Acronis says its new EDR offering will simplify endpoint security

Swiss cyber protection vendor Acronis International GmbH this week launched Acronis Advanced Security+ Endpoint Detection & Response (EDR), an offering it said is targeted at managed service providers (MSPs) and the businesses they serve, to deploy improved security and data protection.

Features include:

  • Optimized Incident Analysis, which the firm said can quickly analyze and prioritize security incidents and potential attacks without relying on costly security expertise or time-consuming processes.
  • Integrated Security with Backup & Recovery, which is designed to minimize downtime and maintain business continuity in the event of an attack.
  • Increase visibility across MITRE ATT&CK to rapidly grasp attack analysis and impact, including how an attack got in, what harm it caused, and how it potentially spread, Acronis said.
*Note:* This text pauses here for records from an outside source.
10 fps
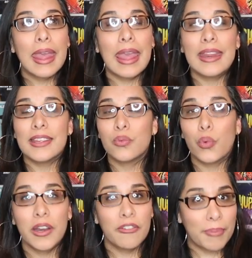It is
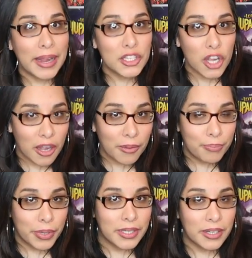one of my
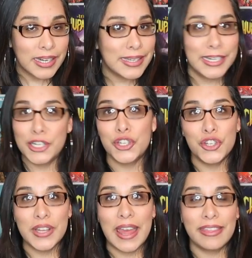top
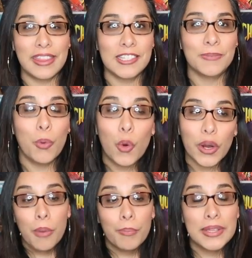contenders at this point,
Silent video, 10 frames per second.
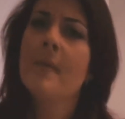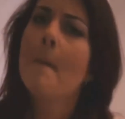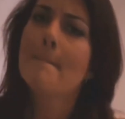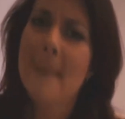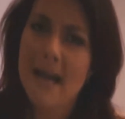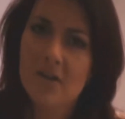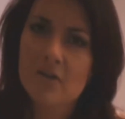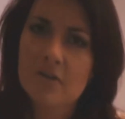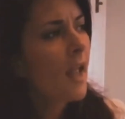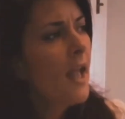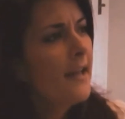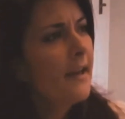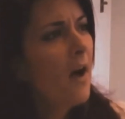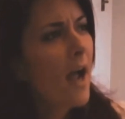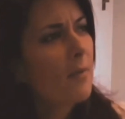manners.
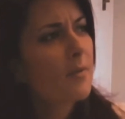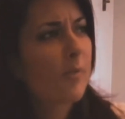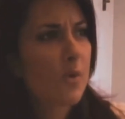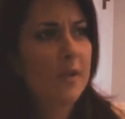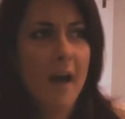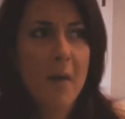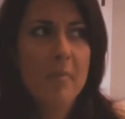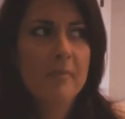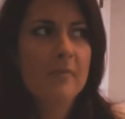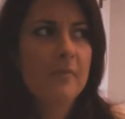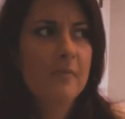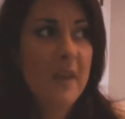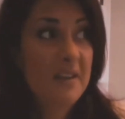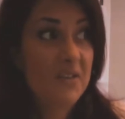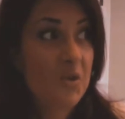Now I was brought up,
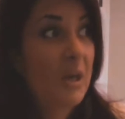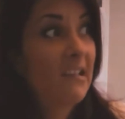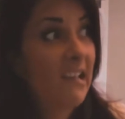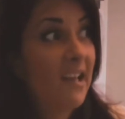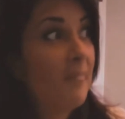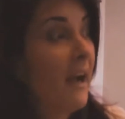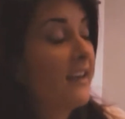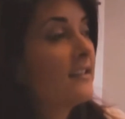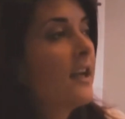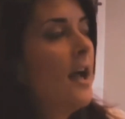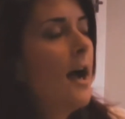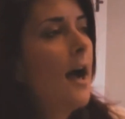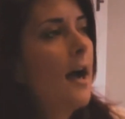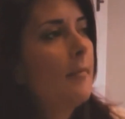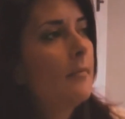very strictly mind,
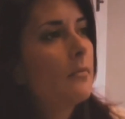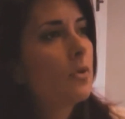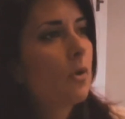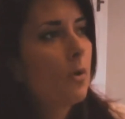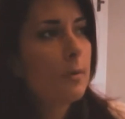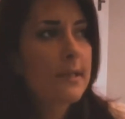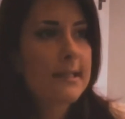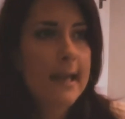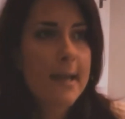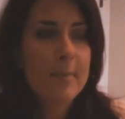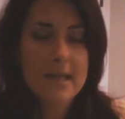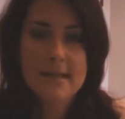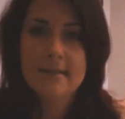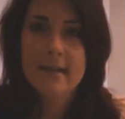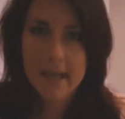to always say
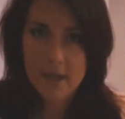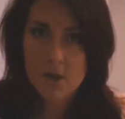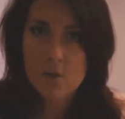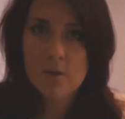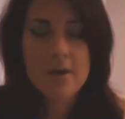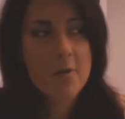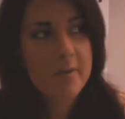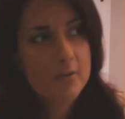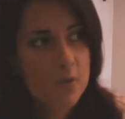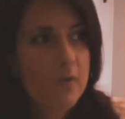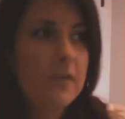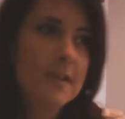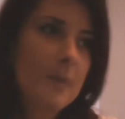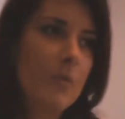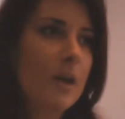please and thank you and open the door for
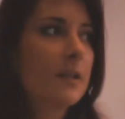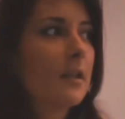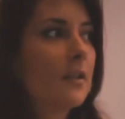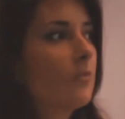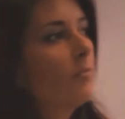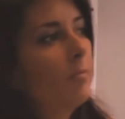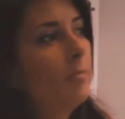someone and...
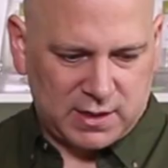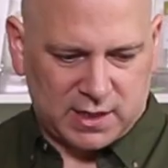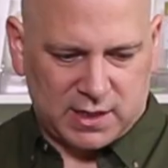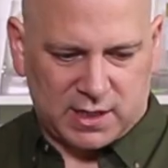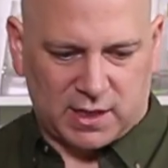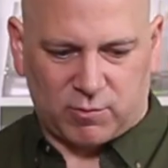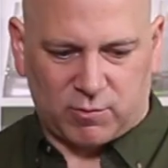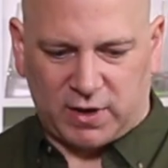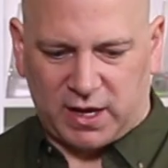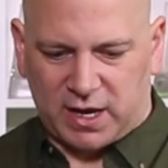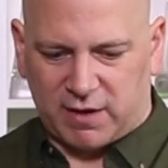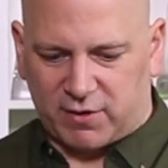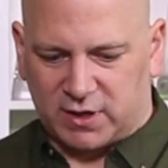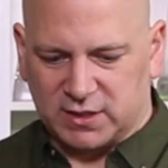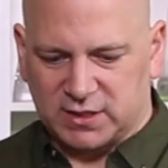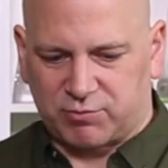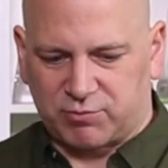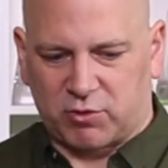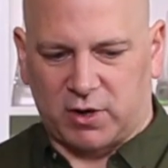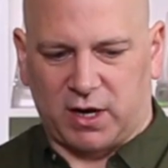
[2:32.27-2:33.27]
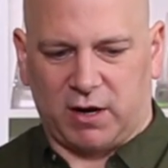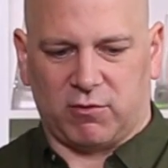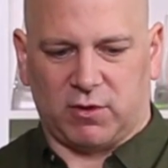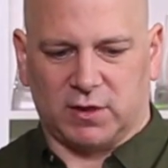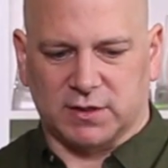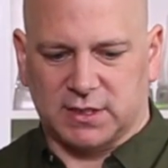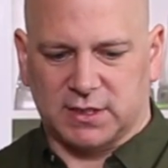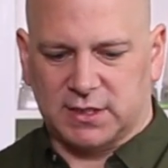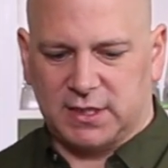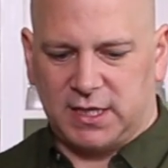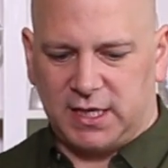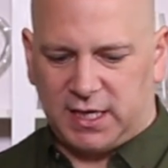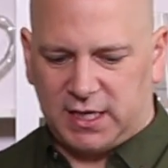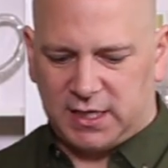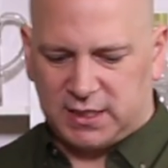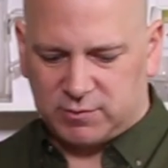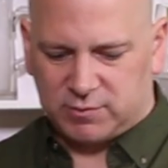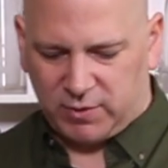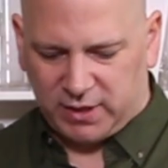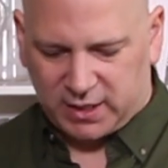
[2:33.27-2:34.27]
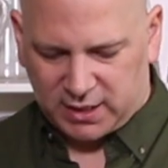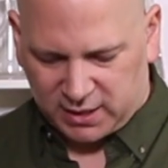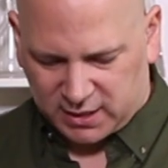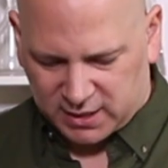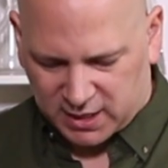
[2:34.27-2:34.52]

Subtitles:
And then we have our spray roses. These we can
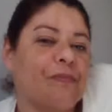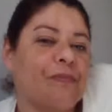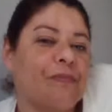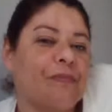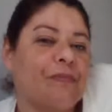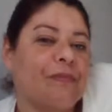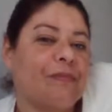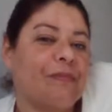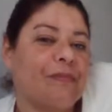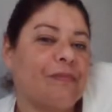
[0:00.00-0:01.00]

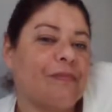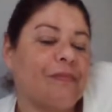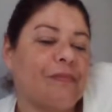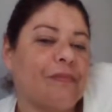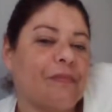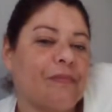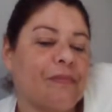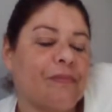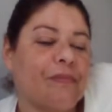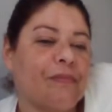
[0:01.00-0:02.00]

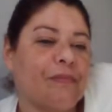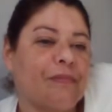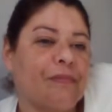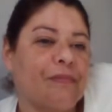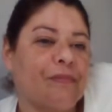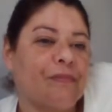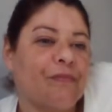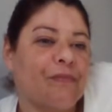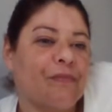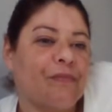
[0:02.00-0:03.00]

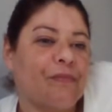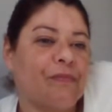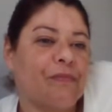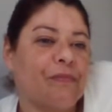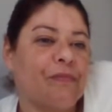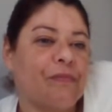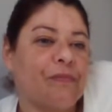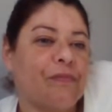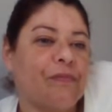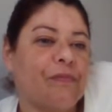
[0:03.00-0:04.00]

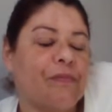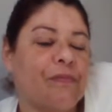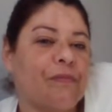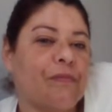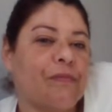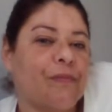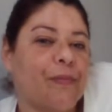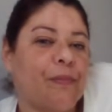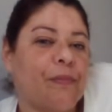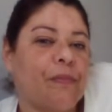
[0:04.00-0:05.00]

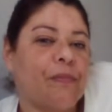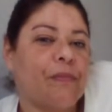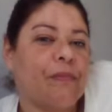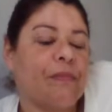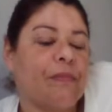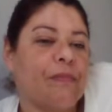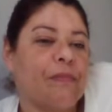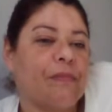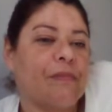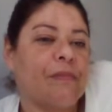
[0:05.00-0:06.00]

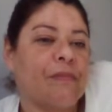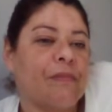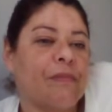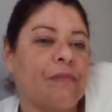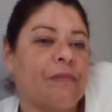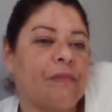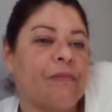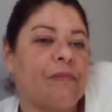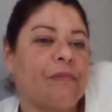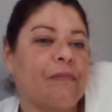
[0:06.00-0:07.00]

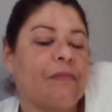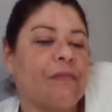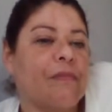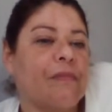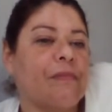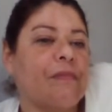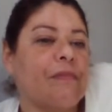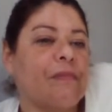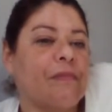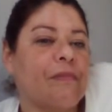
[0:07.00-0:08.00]
The person shown says nothing.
The Adversarial Tactics, Techniques, and Common Knowledge, aka MITRE ATT&CK is, according to Mitre Corp., which created and released it in 2013, a globally accessible knowledge base of adversary tactics and techniques based on real-world observations.

Michael Suby, research vice president of security and trust at IDC, said that with the “proliferation of endpoints and increasing frequency of cyber threats, EDR has become a mission-critical tool in incident response and the fight for data protection. But solutions that are difficult to deploy and maintain are an obstacle.”

The best offerings, he added, “deliver the advanced security of EDR and meet the needs of the IT professionals who use it. That means easy deployments and rapid detection, response, and recovery, with AI on board.”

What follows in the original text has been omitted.